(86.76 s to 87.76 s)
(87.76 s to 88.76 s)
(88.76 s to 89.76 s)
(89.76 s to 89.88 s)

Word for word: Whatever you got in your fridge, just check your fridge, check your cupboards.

_ _ _ _ _

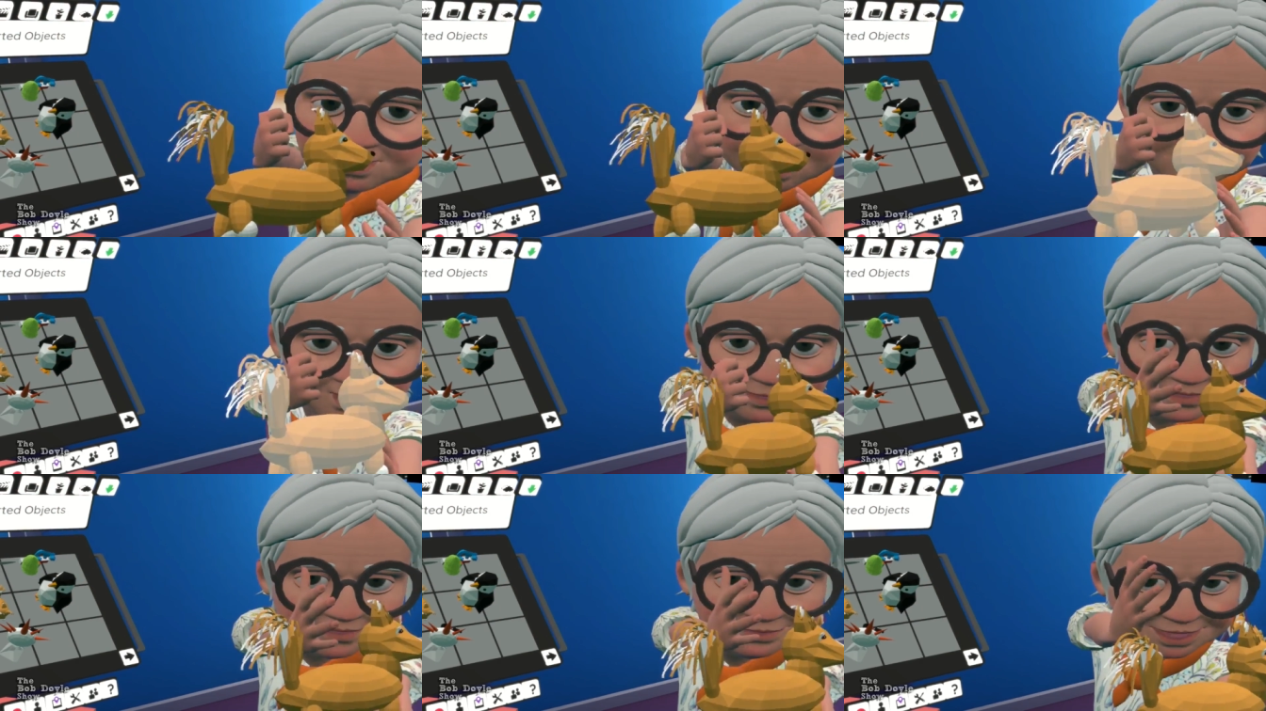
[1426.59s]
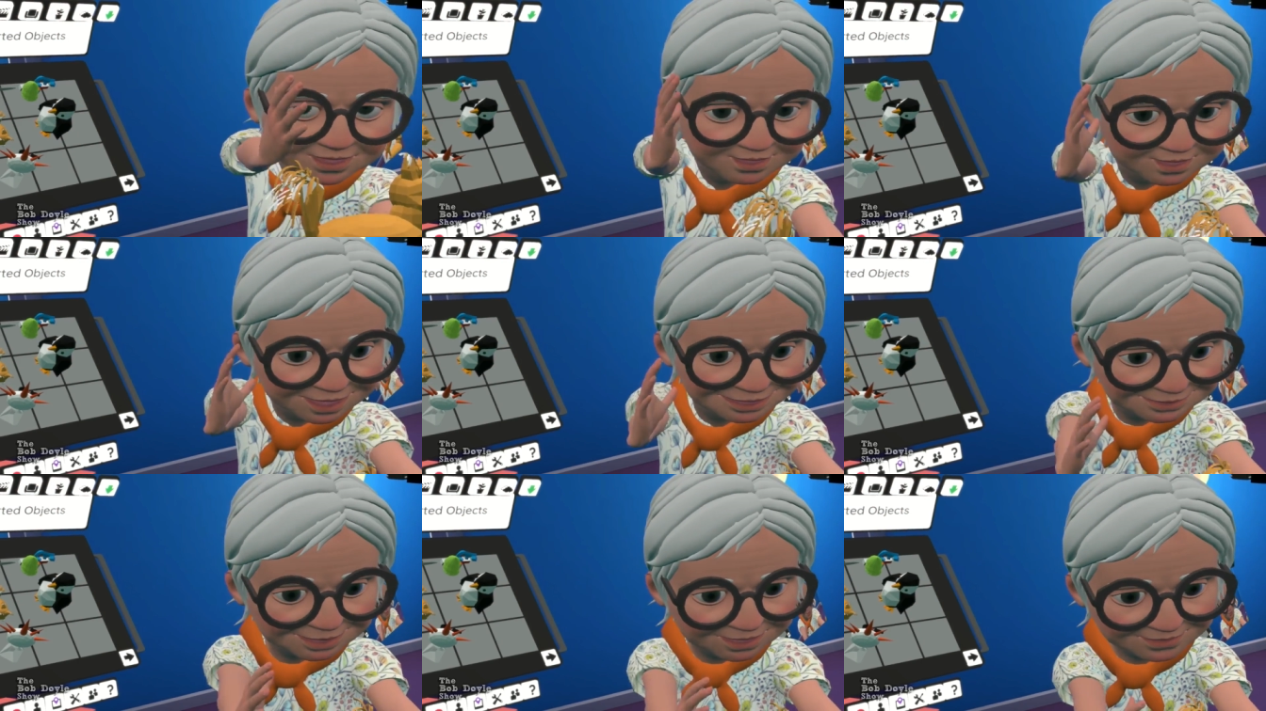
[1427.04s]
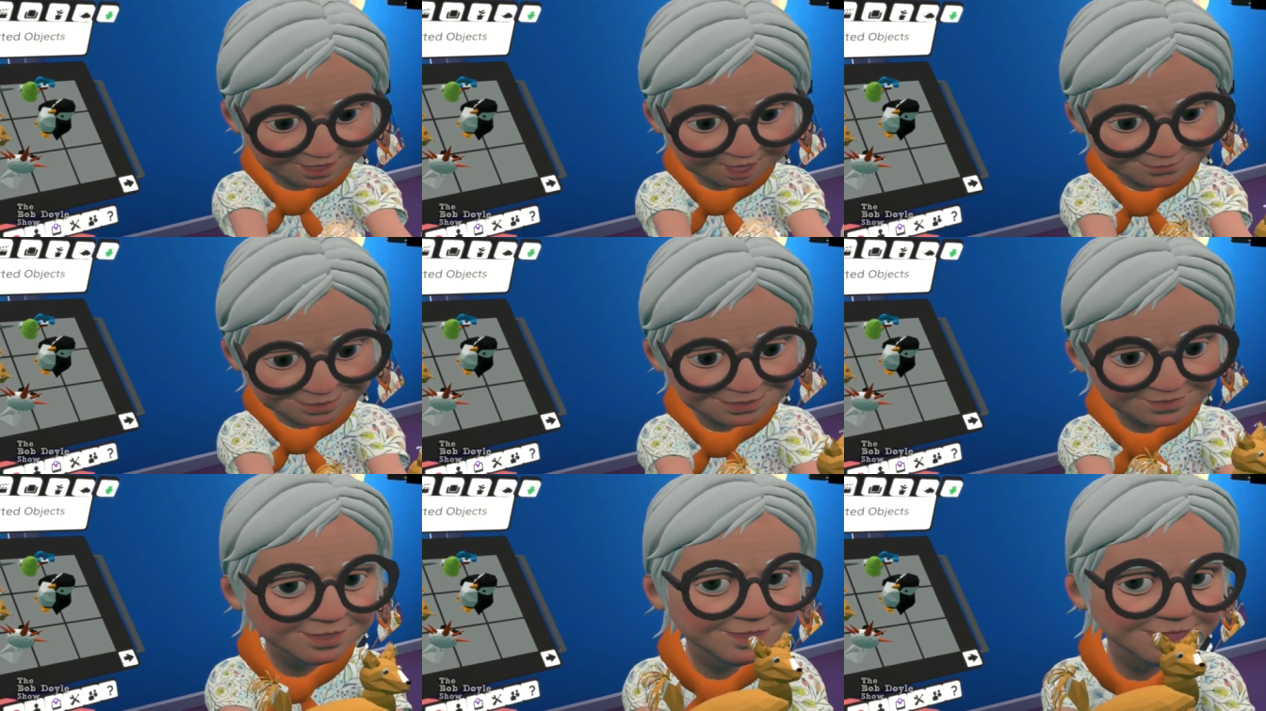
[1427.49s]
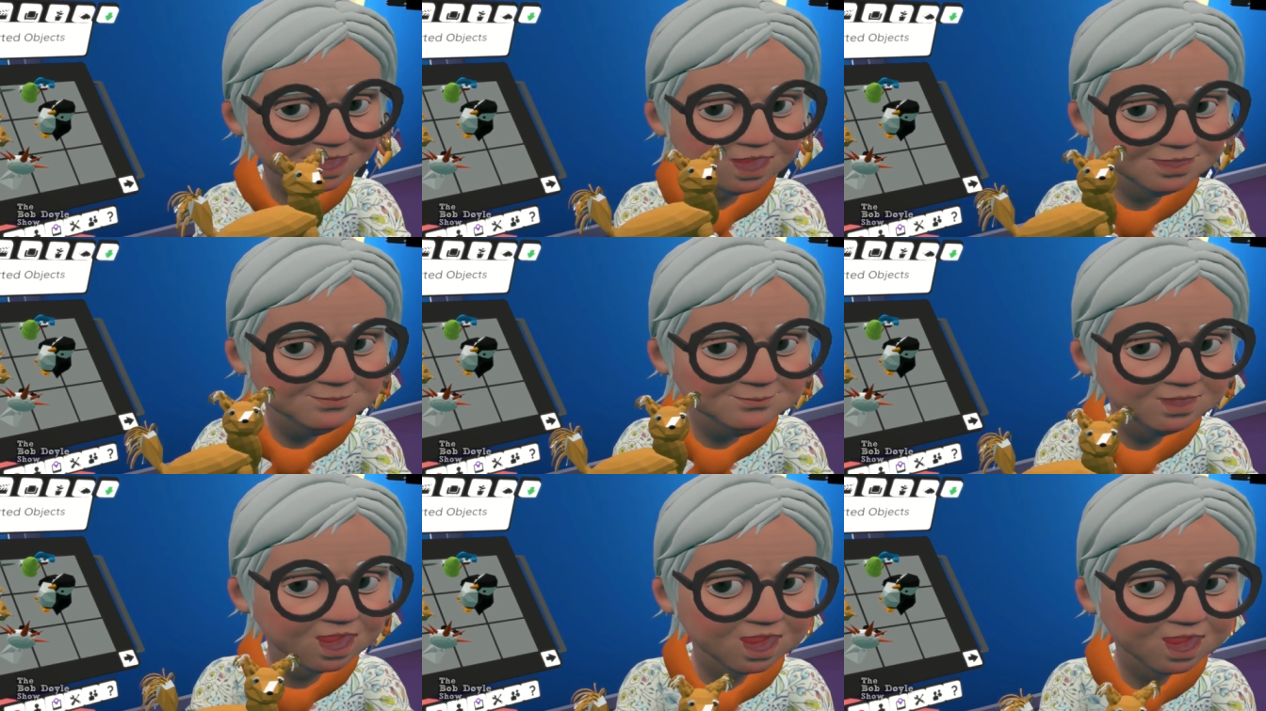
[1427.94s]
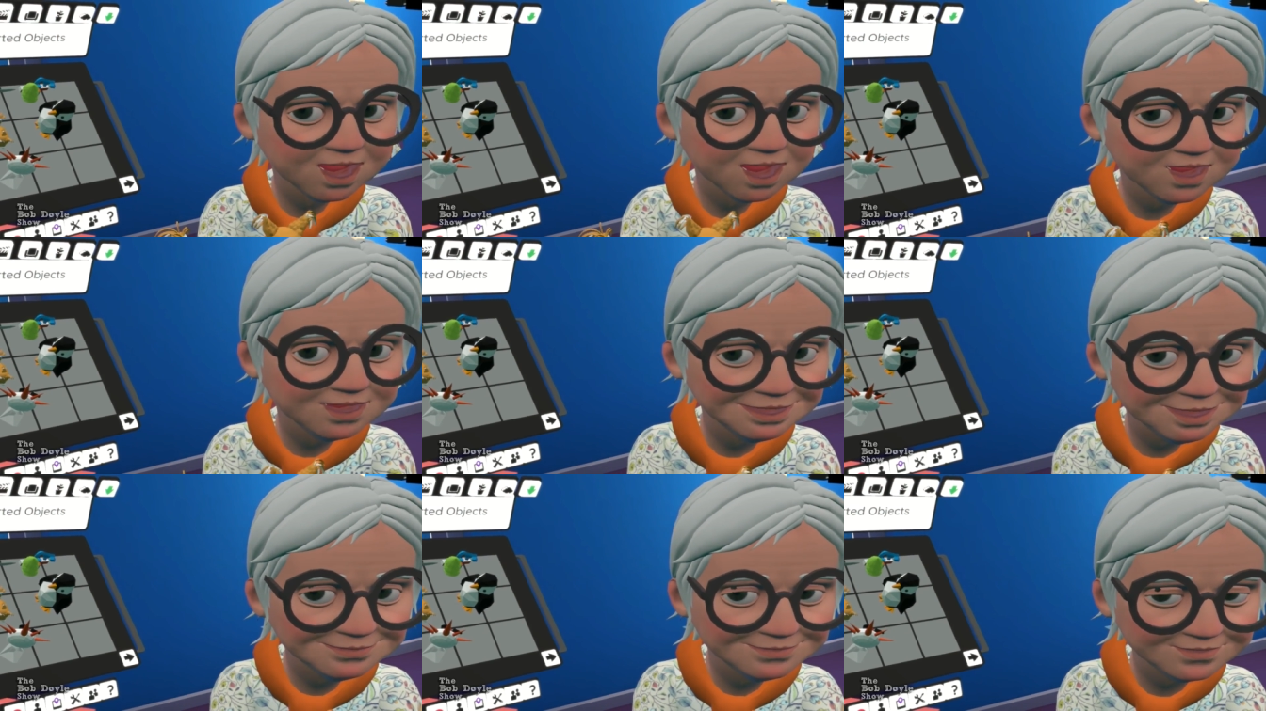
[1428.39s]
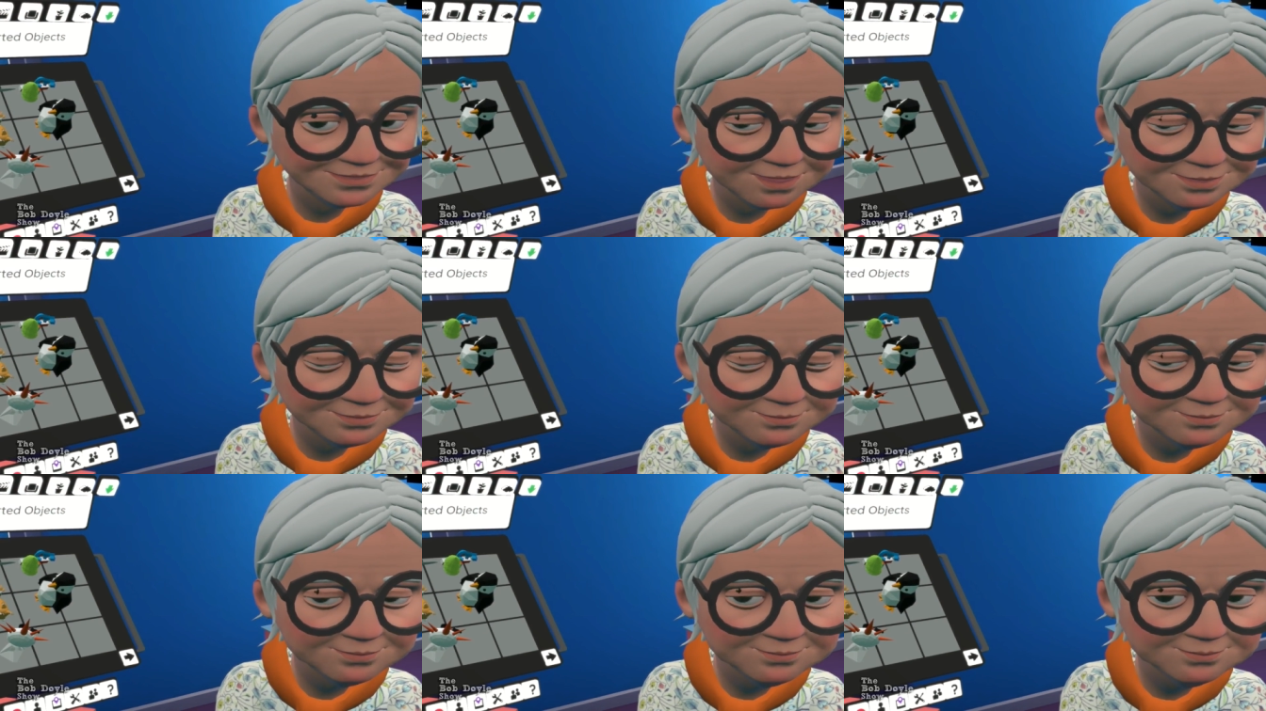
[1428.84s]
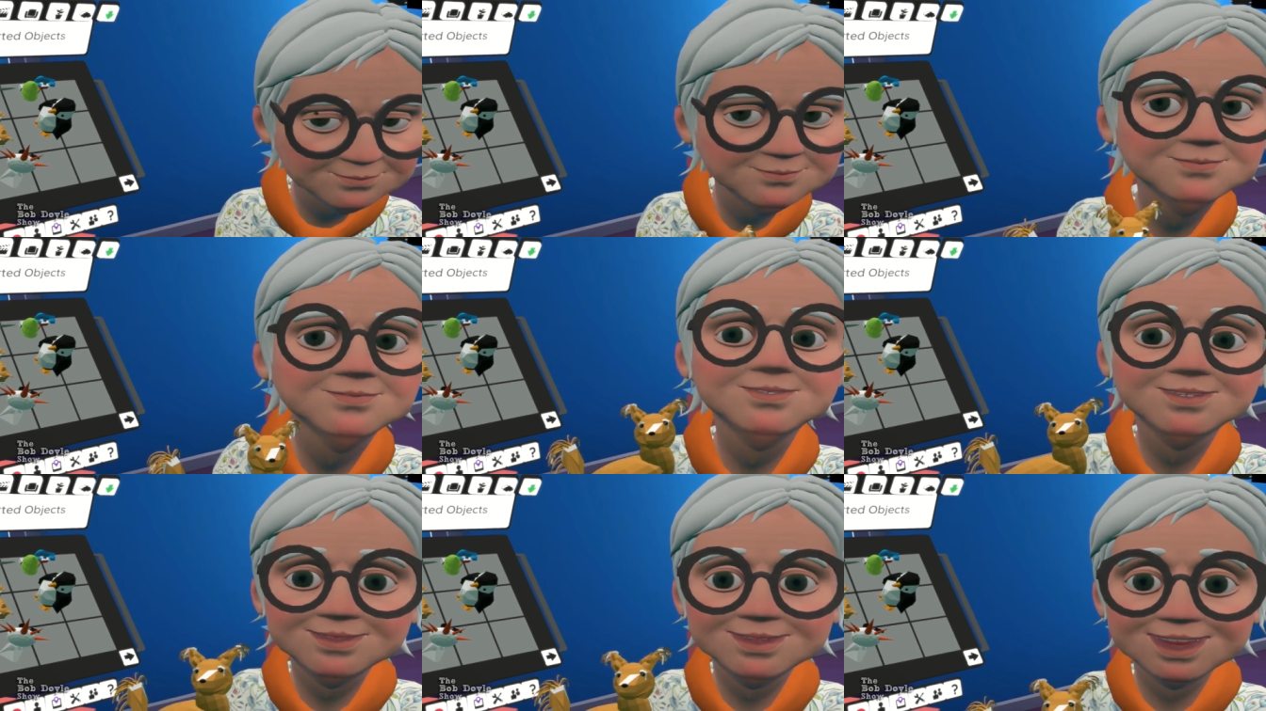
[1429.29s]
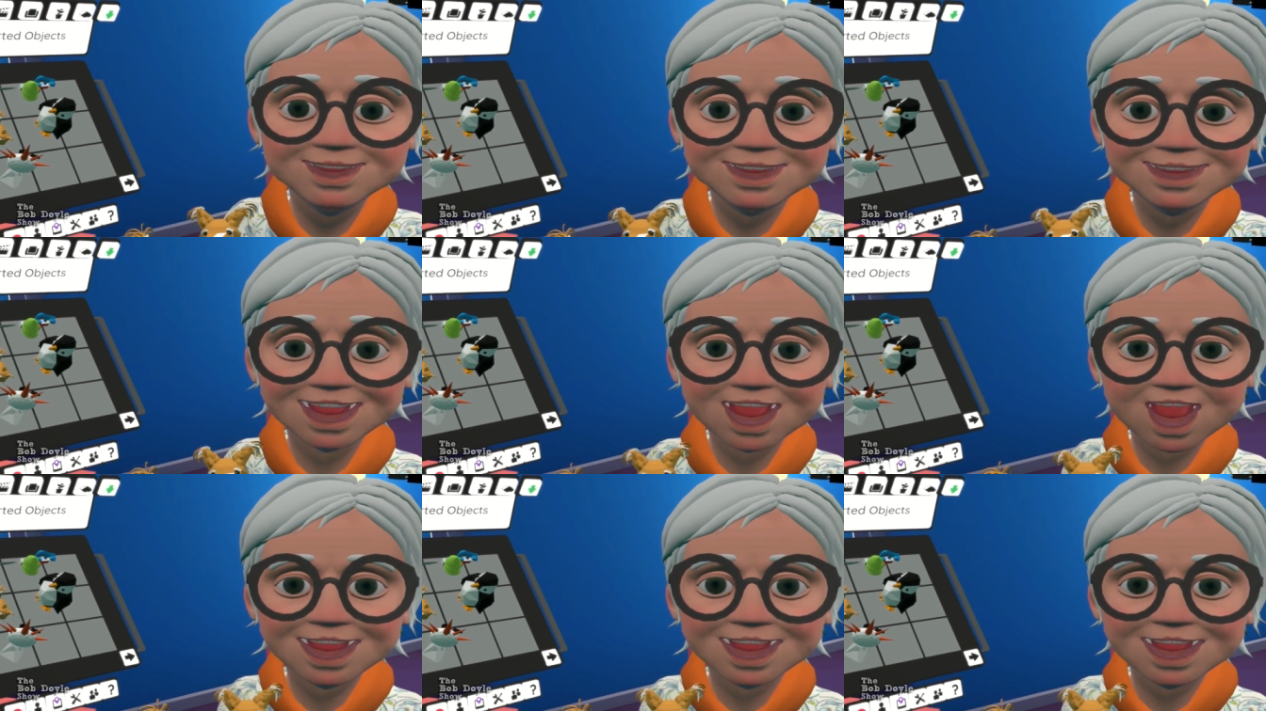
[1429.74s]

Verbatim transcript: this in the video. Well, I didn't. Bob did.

_ _ _ _ _

▶ **Task to complete**:
Using only the listing above, restate exactly the lines from the line containing "(86.76 s to 87.76 s)" through the line containing "Word for word: Whatever", both included.

▶ **Result**:
(86.76 s to 87.76 s)
(87.76 s to 88.76 s)
(88.76 s to 89.76 s)
(89.76 s to 89.88 s)

Word for word: Whatever you got in your fridge, just check your fridge, check your cupboards.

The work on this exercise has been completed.